German Financial Hegemony in Europe

This weekend the European Union (EU)Leader's Summit will take place. News is emerging that Germany will push for a change to the Lisbon Treaty and create a permanent rescue fund for the euro zone rather than the European Financial Stability Facility (EFSF) which expires in 2013.

German success is not guaranteed-all 27 EU members have to approve it. It will the first step in the German plan to redesign the EU in a more rational fashion. Their goal is the creation of a structure which will allow member states whose currency is the euro may establish amongst themselves a stability mechanism to safeguard the stability of the euro area as a whole. The granting of financial assistance under said the mechanism will be made subject to strict conditions.

To succeed will require some compromise on the part of the Germans-they have already withdrawn their requirement that any states which fail to follow EU fiscal rules will be "automatically" subject to penalty fines and there will be others.

The real goal is evolve to a fiscal union which would also include synchronization of tax, labor law and budget policies-under German control.

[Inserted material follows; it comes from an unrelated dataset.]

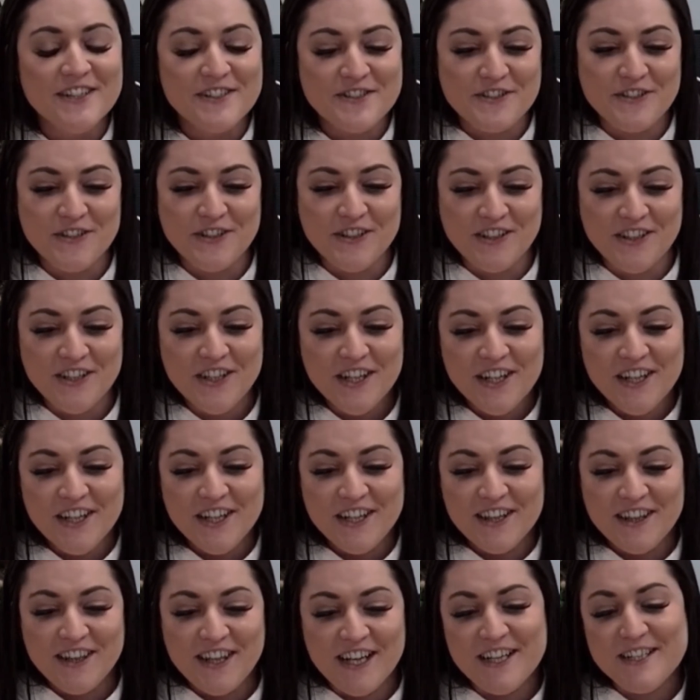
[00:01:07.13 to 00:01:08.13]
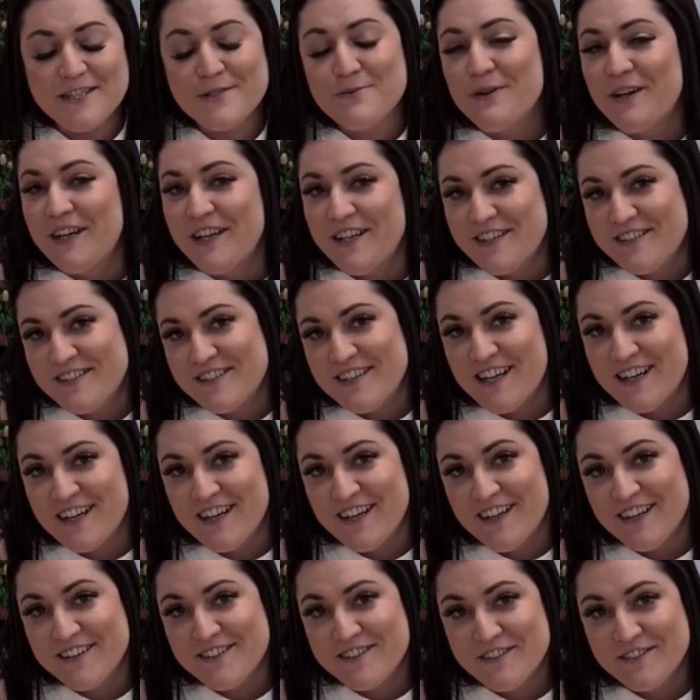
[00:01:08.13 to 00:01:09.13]
So that's why I
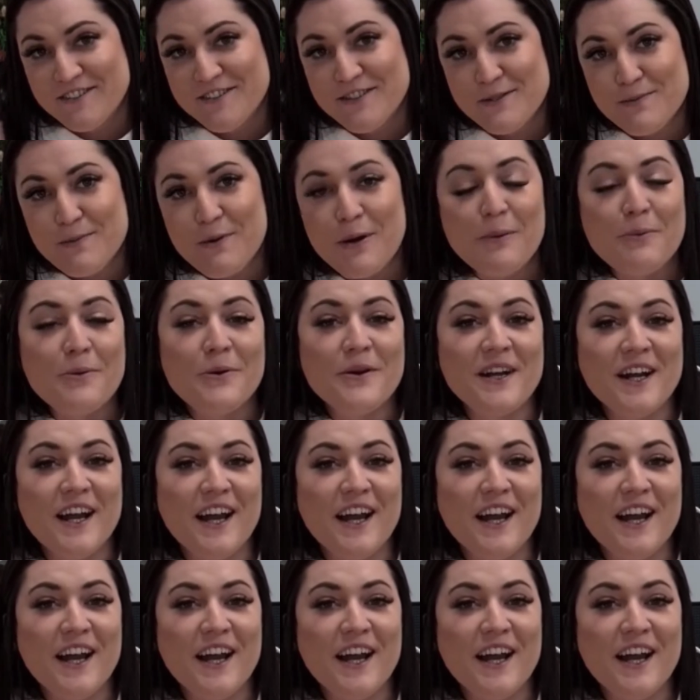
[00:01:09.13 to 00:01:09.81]
started Excellence Property.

It would appear that Germany's willingness to push the idea of a fiscal union despite the fact it would undoubtedly involve some level of fiscal transfers from Germany to the poorer states is predicated on the immediate creation of the permanent fund, which, like the EFSF would be an institution independent of the EU bureaucracy and actually therefore under German control.

I am not troubled by this. I have lived in Germany, and the UK. I have travelled extensively in Western Europe and more recently to former East Germany and Poland. "Germany works" is the best description I can think of.

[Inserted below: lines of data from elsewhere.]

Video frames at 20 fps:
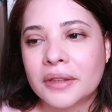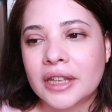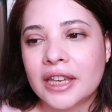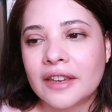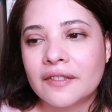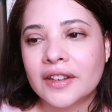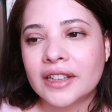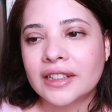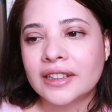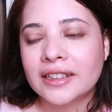
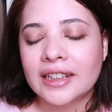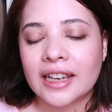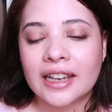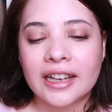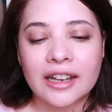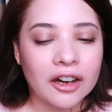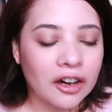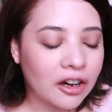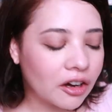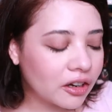Even
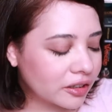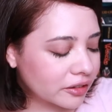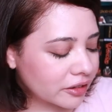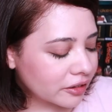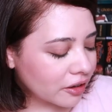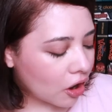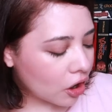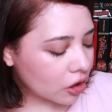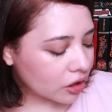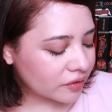
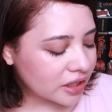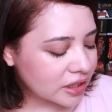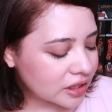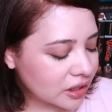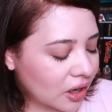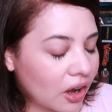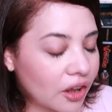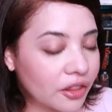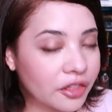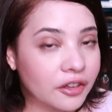all of these
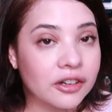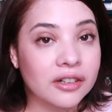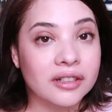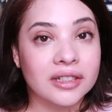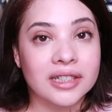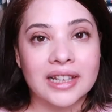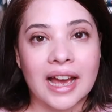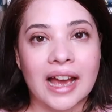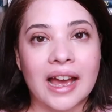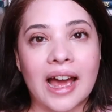authors,
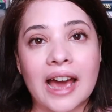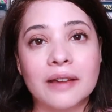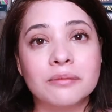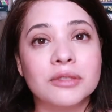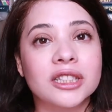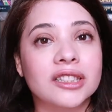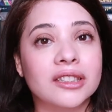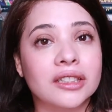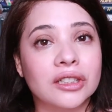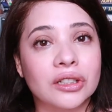I'm
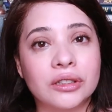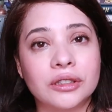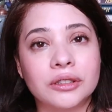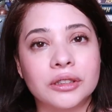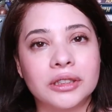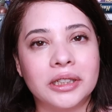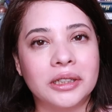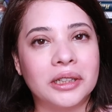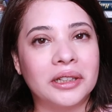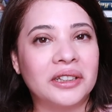still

Many people will see the spectre of Germany's past in this "power grab". I do not. Europe has evolved and will continue to so. It is a functioning democracy, which cannot necessarily be said for all of the EU's members, and certainly not Russia and many of the members of the CIS.

And, in comparison to the opinion of my courtly Baptist lawyer friend the honorable Spencer Bachus, you won't find any German politicians suggesting that the role of the Federal Government is to "serve the banks".

Strangely the German idea of a Social/Market Economy means they still think they are there to serve the people!